About this exercise: The response should contain all of the data below, reproduced exactly, and no pictures.

Raw data:
━━━━━━
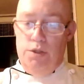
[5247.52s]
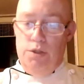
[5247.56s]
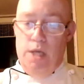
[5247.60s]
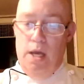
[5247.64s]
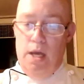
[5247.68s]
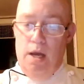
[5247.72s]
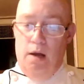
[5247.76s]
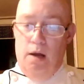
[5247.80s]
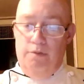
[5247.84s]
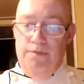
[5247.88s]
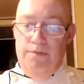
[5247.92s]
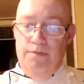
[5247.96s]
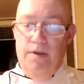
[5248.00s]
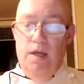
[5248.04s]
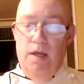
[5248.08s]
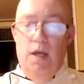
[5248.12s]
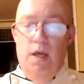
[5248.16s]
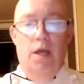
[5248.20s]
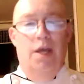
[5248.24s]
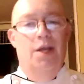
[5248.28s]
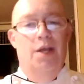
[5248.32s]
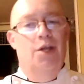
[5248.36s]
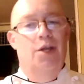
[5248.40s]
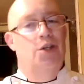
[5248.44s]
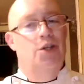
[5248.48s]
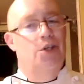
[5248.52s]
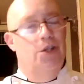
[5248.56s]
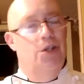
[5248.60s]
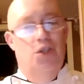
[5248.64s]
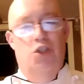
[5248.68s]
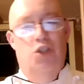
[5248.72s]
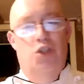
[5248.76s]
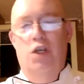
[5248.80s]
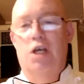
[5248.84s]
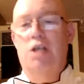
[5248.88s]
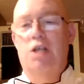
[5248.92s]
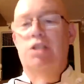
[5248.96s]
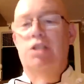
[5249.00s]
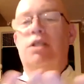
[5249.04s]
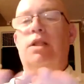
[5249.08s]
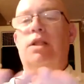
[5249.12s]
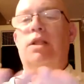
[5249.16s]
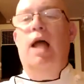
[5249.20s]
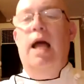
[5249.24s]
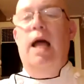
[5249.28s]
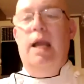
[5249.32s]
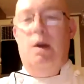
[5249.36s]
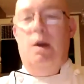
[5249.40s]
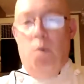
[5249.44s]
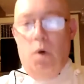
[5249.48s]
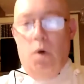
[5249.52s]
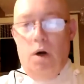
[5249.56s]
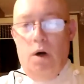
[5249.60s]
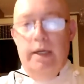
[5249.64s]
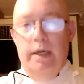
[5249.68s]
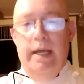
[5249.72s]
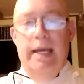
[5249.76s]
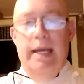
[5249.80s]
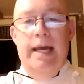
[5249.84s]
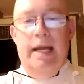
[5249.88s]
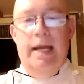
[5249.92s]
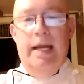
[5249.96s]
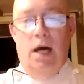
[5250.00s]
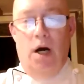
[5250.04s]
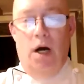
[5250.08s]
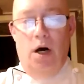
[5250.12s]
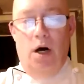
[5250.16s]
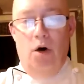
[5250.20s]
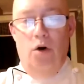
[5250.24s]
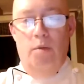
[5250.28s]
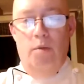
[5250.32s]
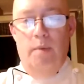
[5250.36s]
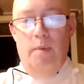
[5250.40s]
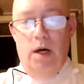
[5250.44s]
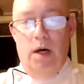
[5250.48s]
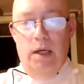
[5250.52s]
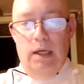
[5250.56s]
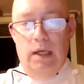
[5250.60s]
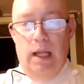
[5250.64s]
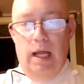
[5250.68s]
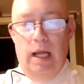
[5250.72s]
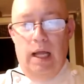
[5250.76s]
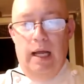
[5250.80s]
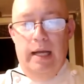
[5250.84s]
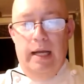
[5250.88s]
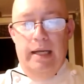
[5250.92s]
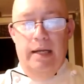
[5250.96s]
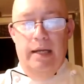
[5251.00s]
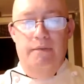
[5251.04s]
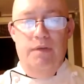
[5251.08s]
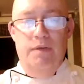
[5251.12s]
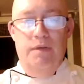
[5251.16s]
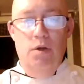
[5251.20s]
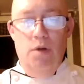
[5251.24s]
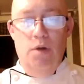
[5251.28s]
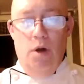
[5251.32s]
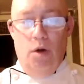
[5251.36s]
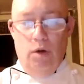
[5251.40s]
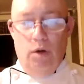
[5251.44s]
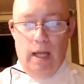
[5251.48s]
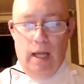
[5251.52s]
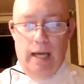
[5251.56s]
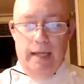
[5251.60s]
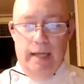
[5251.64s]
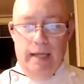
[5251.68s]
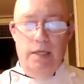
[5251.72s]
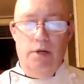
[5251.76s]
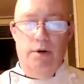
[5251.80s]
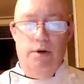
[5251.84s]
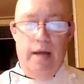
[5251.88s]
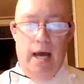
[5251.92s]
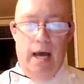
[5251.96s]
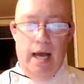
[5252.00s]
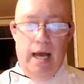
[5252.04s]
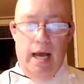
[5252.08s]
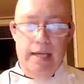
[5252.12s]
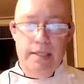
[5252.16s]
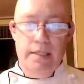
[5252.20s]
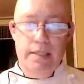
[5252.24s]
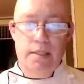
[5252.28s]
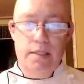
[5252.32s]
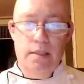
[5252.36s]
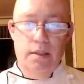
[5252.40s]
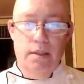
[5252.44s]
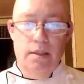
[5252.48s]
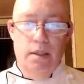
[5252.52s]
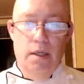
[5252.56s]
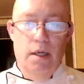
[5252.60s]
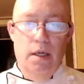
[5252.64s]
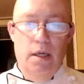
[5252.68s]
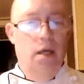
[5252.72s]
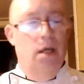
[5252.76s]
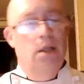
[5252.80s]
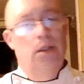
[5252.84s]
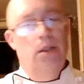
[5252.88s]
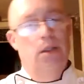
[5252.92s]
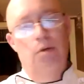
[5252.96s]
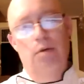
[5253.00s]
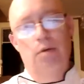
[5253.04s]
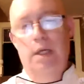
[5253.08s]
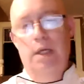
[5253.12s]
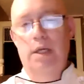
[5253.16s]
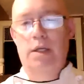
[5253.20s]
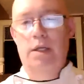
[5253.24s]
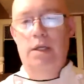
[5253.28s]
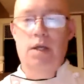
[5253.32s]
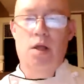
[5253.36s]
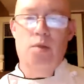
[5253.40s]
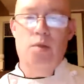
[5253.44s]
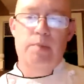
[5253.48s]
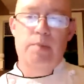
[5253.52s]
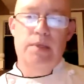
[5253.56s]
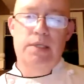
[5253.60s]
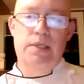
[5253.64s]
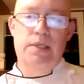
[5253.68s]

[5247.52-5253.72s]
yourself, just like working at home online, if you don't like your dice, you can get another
━━━━━━
Response below:
[5247.52s]
[5247.56s]
[5247.60s]
[5247.64s]
[5247.68s]
[5247.72s]
[5247.76s]
[5247.80s]
[5247.84s]
[5247.88s]
[5247.92s]
[5247.96s]
[5248.00s]
[5248.04s]
[5248.08s]
[5248.12s]
[5248.16s]
[5248.20s]
[5248.24s]
[5248.28s]
[5248.32s]
[5248.36s]
[5248.40s]
[5248.44s]
[5248.48s]
[5248.52s]
[5248.56s]
[5248.60s]
[5248.64s]
[5248.68s]
[5248.72s]
[5248.76s]
[5248.80s]
[5248.84s]
[5248.88s]
[5248.92s]
[5248.96s]
[5249.00s]
[5249.04s]
[5249.08s]
[5249.12s]
[5249.16s]
[5249.20s]
[5249.24s]
[5249.28s]
[5249.32s]
[5249.36s]
[5249.40s]
[5249.44s]
[5249.48s]
[5249.52s]
[5249.56s]
[5249.60s]
[5249.64s]
[5249.68s]
[5249.72s]
[5249.76s]
[5249.80s]
[5249.84s]
[5249.88s]
[5249.92s]
[5249.96s]
[5250.00s]
[5250.04s]
[5250.08s]
[5250.12s]
[5250.16s]
[5250.20s]
[5250.24s]
[5250.28s]
[5250.32s]
[5250.36s]
[5250.40s]
[5250.44s]
[5250.48s]
[5250.52s]
[5250.56s]
[5250.60s]
[5250.64s]
[5250.68s]
[5250.72s]
[5250.76s]
[5250.80s]
[5250.84s]
[5250.88s]
[5250.92s]
[5250.96s]
[5251.00s]
[5251.04s]
[5251.08s]
[5251.12s]
[5251.16s]
[5251.20s]
[5251.24s]
[5251.28s]
[5251.32s]
[5251.36s]
[5251.40s]
[5251.44s]
[5251.48s]
[5251.52s]
[5251.56s]
[5251.60s]
[5251.64s]
[5251.68s]
[5251.72s]
[5251.76s]
[5251.80s]
[5251.84s]
[5251.88s]
[5251.92s]
[5251.96s]
[5252.00s]
[5252.04s]
[5252.08s]
[5252.12s]
[5252.16s]
[5252.20s]
[5252.24s]
[5252.28s]
[5252.32s]
[5252.36s]
[5252.40s]
[5252.44s]
[5252.48s]
[5252.52s]
[5252.56s]
[5252.60s]
[5252.64s]
[5252.68s]
[5252.72s]
[5252.76s]
[5252.80s]
[5252.84s]
[5252.88s]
[5252.92s]
[5252.96s]
[5253.00s]
[5253.04s]
[5253.08s]
[5253.12s]
[5253.16s]
[5253.20s]
[5253.24s]
[5253.28s]
[5253.32s]
[5253.36s]
[5253.40s]
[5253.44s]
[5253.48s]
[5253.52s]
[5253.56s]
[5253.60s]
[5253.64s]
[5253.68s]

[5247.52-5253.72s]
yourself, just like working at home online, if you don't like your dice, you can get another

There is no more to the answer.